Australian police also carry out so-called random testing at their own discretion, usually in neighbourhoods they feel need scrutiny. It is this type of testing the NDP has great concerns about, as it is clearly open to racial profiling. My colleague for Victoria on Friday covered some of these concerns very well in his speech, so I will leave this point, but I am sure members will hear more about it from my colleagues later today. However, one of the serious issues with Bill C-46 is that it undermines the present system of testing only after reasonable suspicion of impairment.
The Australian police also testified about the test they use for THC. These tests are expensive: about $30 for the preliminary test and ten times more for a secondary test given to those who score positive. Anyone found with any level of THC is charged with impaired driving and has a licence suspension. Now, this works in a jurisdiction such as Australia, where marijuana is illegal. However, as we have heard from experts at committee, people who use marijuana regularly, and there are many across Canada, including thousands who use cannabis for medical reasons, will have chronic levels of THC in their blood.

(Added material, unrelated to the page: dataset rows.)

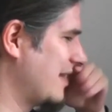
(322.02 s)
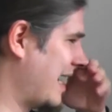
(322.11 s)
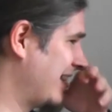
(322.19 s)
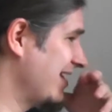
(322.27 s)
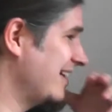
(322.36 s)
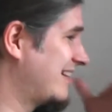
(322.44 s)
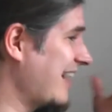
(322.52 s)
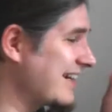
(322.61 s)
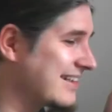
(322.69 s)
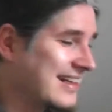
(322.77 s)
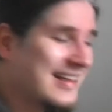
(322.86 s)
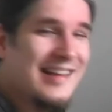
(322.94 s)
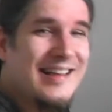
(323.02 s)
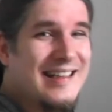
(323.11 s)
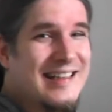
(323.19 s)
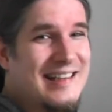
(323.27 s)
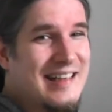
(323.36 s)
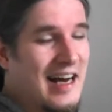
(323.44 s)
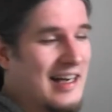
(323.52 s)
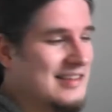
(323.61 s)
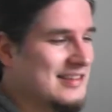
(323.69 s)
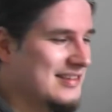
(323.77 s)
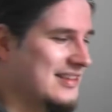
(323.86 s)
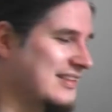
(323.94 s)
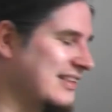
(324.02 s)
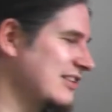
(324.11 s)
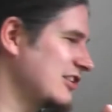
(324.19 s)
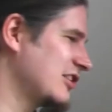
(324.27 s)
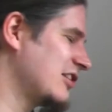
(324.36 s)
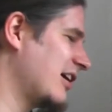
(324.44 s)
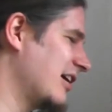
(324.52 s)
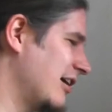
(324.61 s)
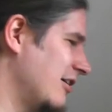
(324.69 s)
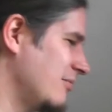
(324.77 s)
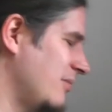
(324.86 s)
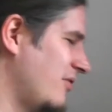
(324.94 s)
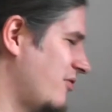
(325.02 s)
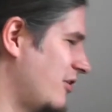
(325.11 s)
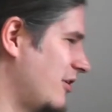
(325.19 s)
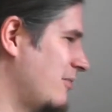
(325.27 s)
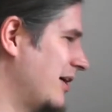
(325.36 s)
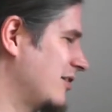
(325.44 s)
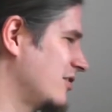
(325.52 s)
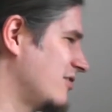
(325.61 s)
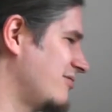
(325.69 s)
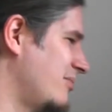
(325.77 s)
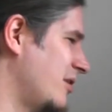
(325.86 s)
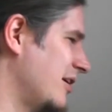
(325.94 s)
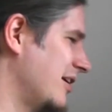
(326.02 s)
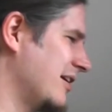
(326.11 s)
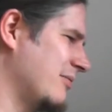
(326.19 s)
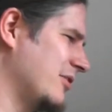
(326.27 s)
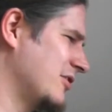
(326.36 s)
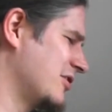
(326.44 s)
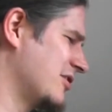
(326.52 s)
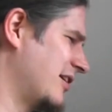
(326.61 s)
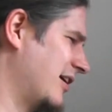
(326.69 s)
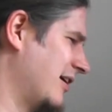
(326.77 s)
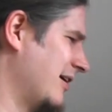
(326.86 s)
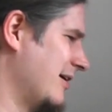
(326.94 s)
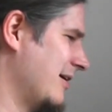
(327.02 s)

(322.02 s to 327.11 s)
I think technically it does. Doesn't it start out before Microsoft bought it? I'm not sure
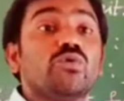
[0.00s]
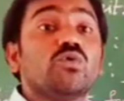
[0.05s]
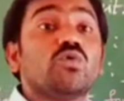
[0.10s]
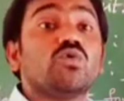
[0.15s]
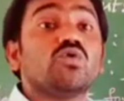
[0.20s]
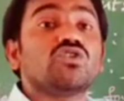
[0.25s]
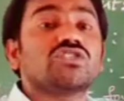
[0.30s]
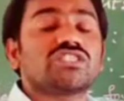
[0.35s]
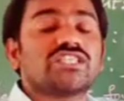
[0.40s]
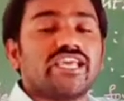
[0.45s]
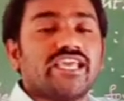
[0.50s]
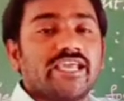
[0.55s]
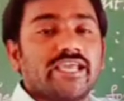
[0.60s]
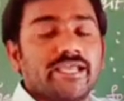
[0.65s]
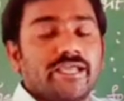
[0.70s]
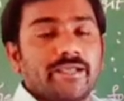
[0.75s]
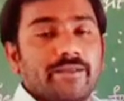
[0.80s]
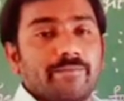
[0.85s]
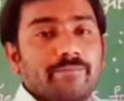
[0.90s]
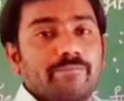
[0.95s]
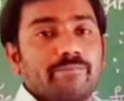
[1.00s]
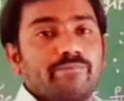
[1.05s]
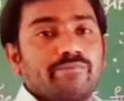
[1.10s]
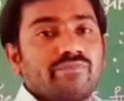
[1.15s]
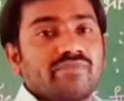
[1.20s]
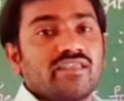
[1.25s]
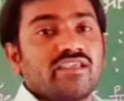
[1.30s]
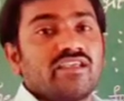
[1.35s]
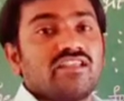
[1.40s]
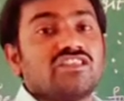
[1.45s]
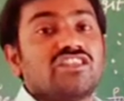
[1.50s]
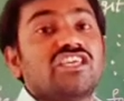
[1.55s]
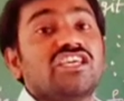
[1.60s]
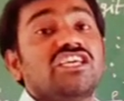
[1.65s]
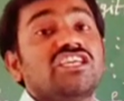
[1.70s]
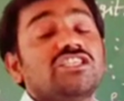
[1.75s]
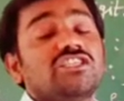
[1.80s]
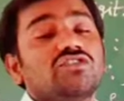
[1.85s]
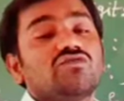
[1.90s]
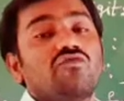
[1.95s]
using
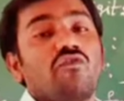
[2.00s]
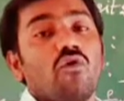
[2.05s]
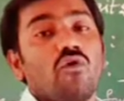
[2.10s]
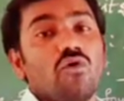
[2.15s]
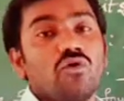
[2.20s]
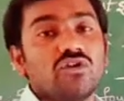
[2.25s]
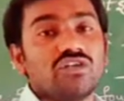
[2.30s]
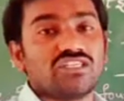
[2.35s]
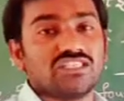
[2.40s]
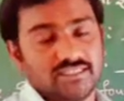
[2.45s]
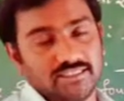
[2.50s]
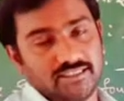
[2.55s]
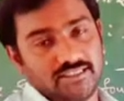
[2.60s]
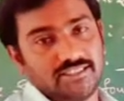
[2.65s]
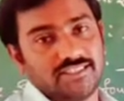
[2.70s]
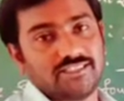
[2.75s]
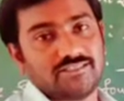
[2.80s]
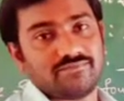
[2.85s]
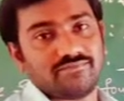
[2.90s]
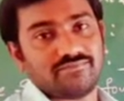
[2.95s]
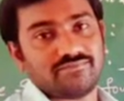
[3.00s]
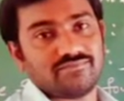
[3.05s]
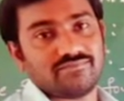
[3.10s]
these 4 digits.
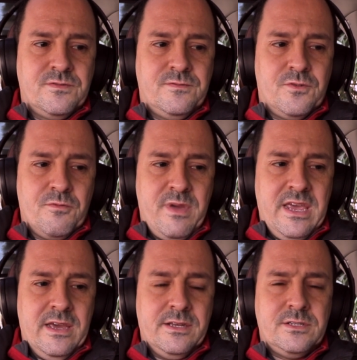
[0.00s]
for
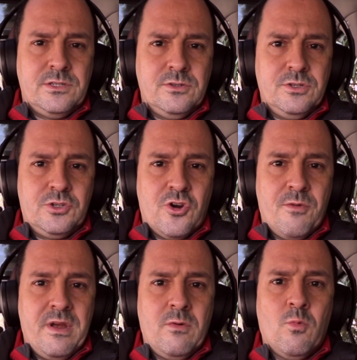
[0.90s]
me is to
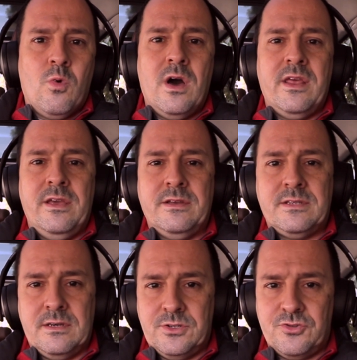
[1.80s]
determine what
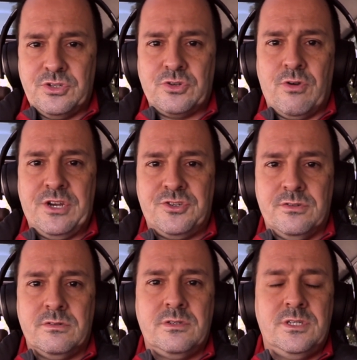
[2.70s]
is a
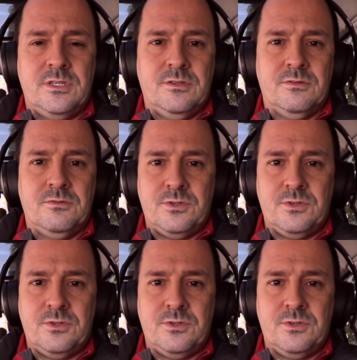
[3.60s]
transgression to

If they lived in Australia, they would not be able to drive at all for fear of being charged for impaired driving, even when they were not impaired, and even if they had not used marijuana for many hours or even days.
How do we test for marijuana impairment? As I mentioned before, THC impairment presents as a slowing of reaction time and other similar faculties, but not a loss of motor control. Dr. Marcotte testified that he and others were working on developing iPad-based tests that would test for these abilities. However, we hear from the government side in this debate that its members are confident that meaningful roadside mouth-swab tests will somehow be developed in the next few months, despite expert testimony that any test measuring THC will be meaningless as a measure of impairment. If we use the Australian model, we will be criminalizing marijuana users who have chronic levels of THC in their blood, even though they have not used marijuana that day and are in no way impaired. We need a better solution to this problem.
On July 1 next year, Canadians will be able to use marijuana legally, and many will be using and driving. We need a system that tests for impairment from marijuana, not for meaningless THC levels.